# About this task
The answer must be an exact copy of the entries below, with no images in it.

# Data to examine

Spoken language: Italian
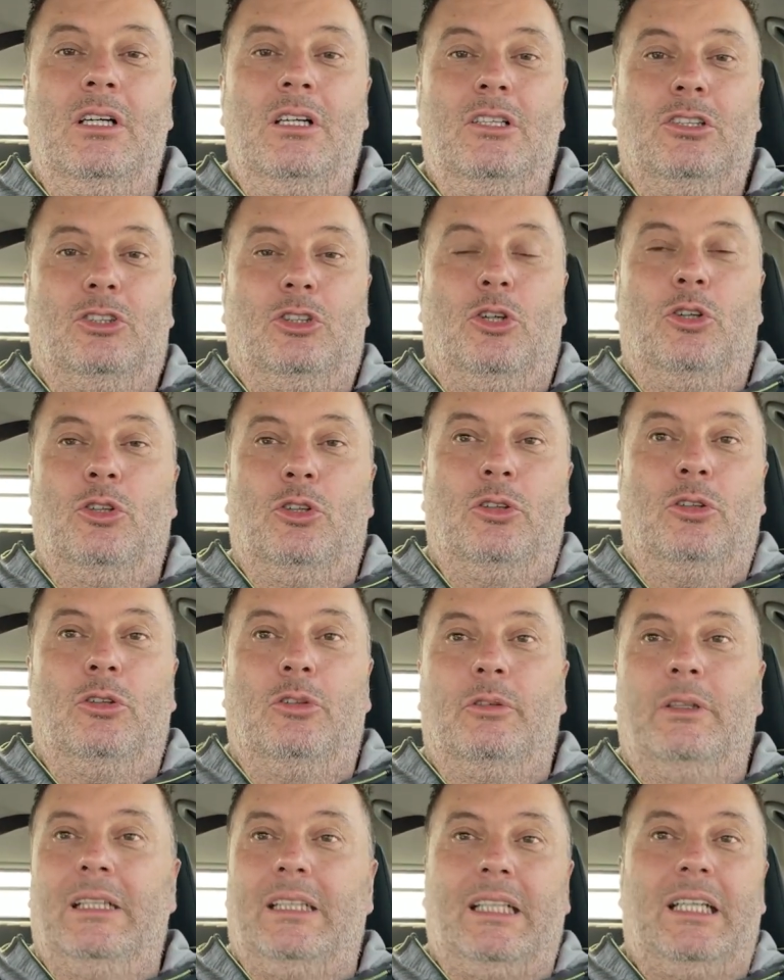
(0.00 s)
sono
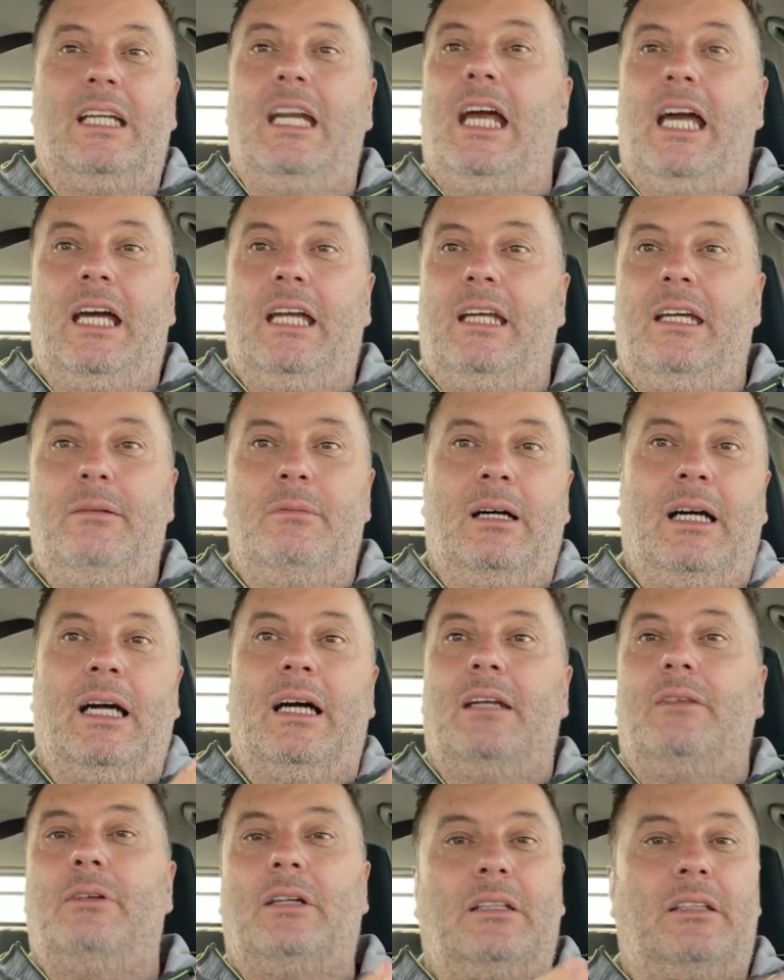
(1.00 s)
vetri neri,
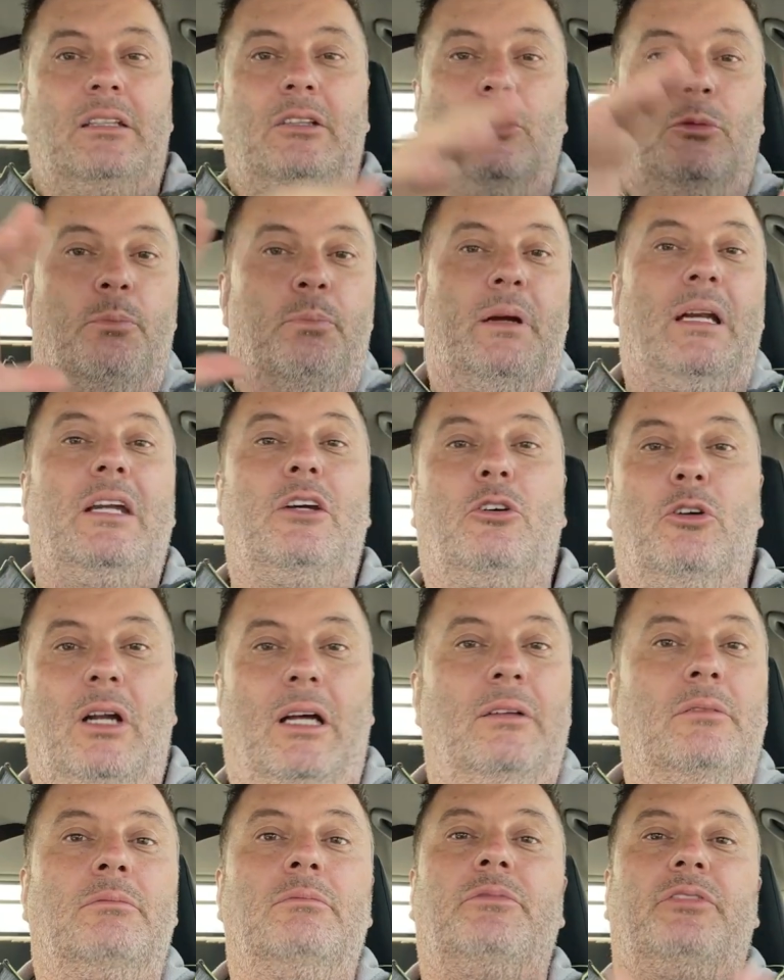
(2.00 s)
magari fatti con pellicola
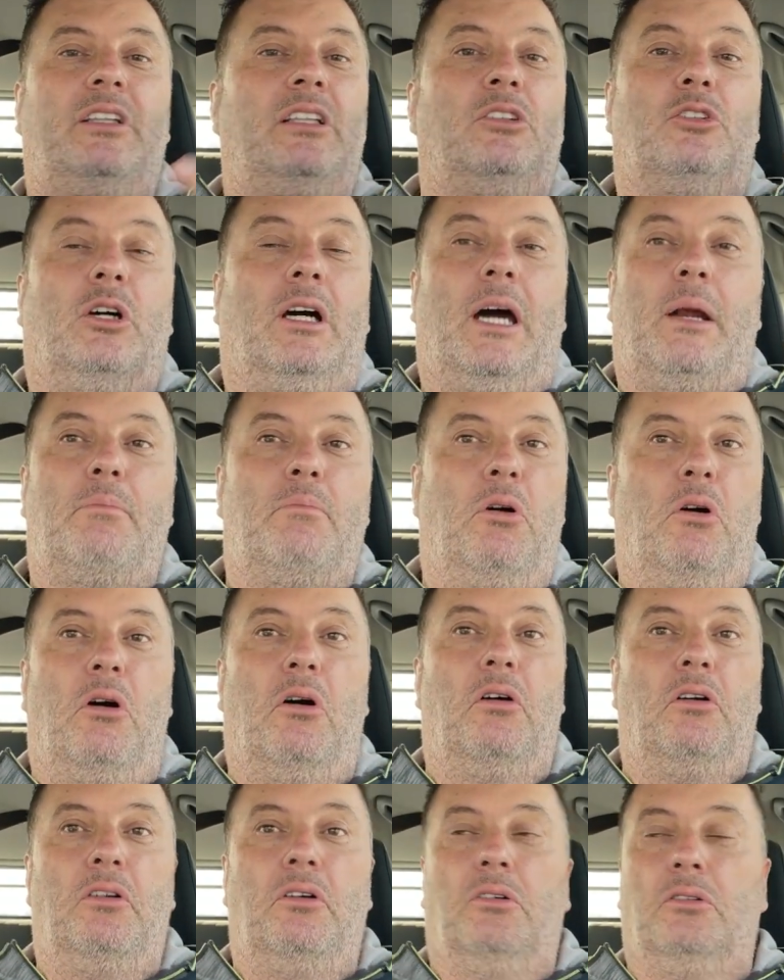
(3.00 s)
in finto
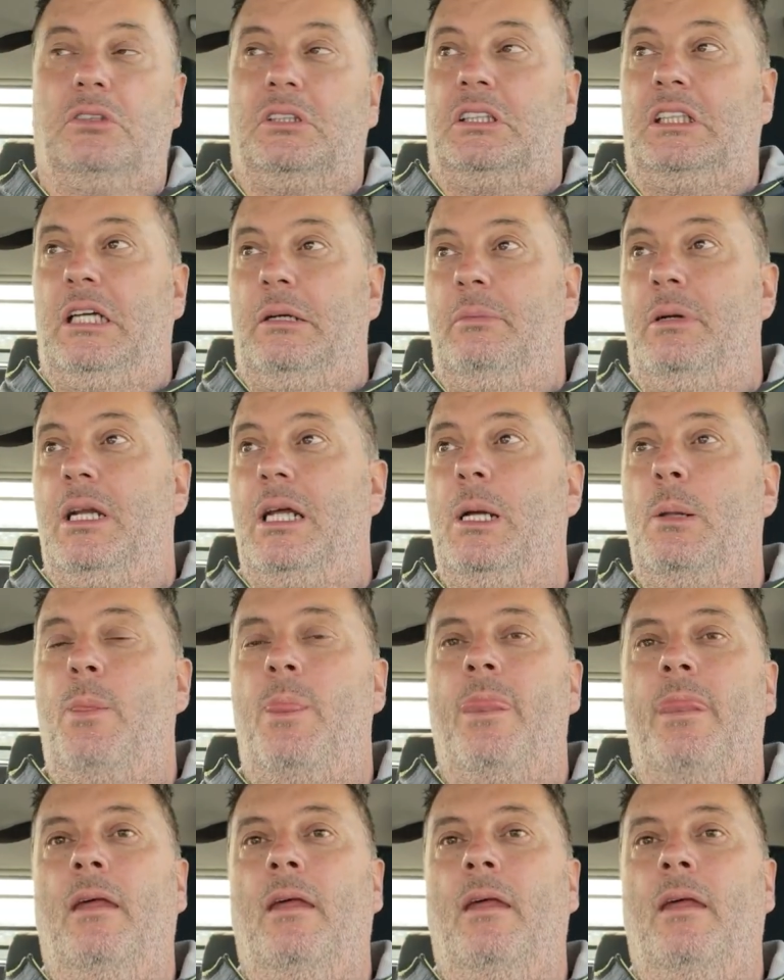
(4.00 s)
carbonio o simile,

# Answer for the task
Spoken language: Italian
(0.00 s)
sono
(1.00 s)
vetri neri,
(2.00 s)
magari fatti con pellicola
(3.00 s)
in finto
(4.00 s)
carbonio o simile,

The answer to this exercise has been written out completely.